**TASK STATEMENT**.
The reply should reproduce every line of the data below word for word, minus any images.

*** GIVEN RECORDS Section Begins ***

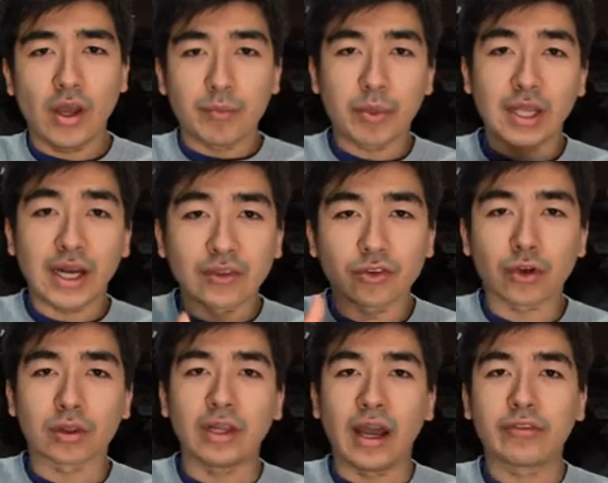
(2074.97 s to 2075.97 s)
But then I
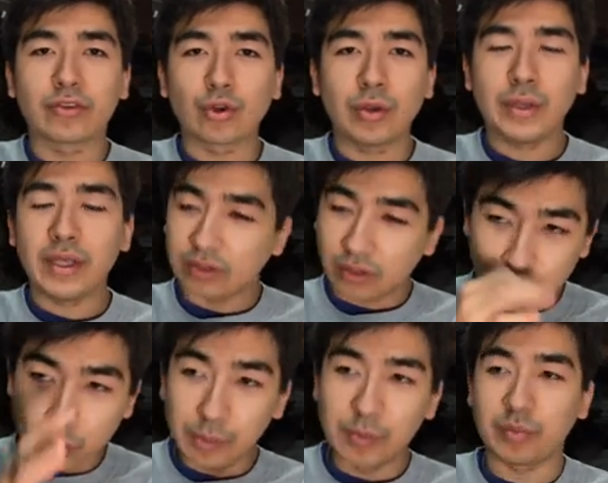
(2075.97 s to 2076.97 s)
start live streaming, the
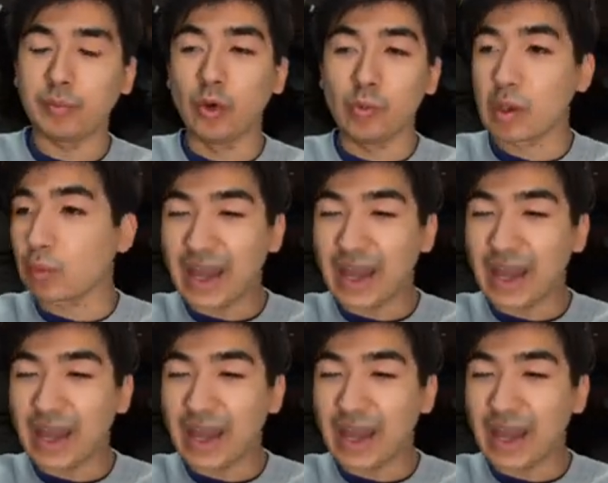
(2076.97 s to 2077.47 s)
stream is booming.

*** GIVEN RECORDS Section Ends ***

**RESPONSE FOR THIS EXERCISE**.
(2074.97 s to 2075.97 s)
But then I
(2075.97 s to 2076.97 s)
start live streaming, the
(2076.97 s to 2077.47 s)
stream is booming.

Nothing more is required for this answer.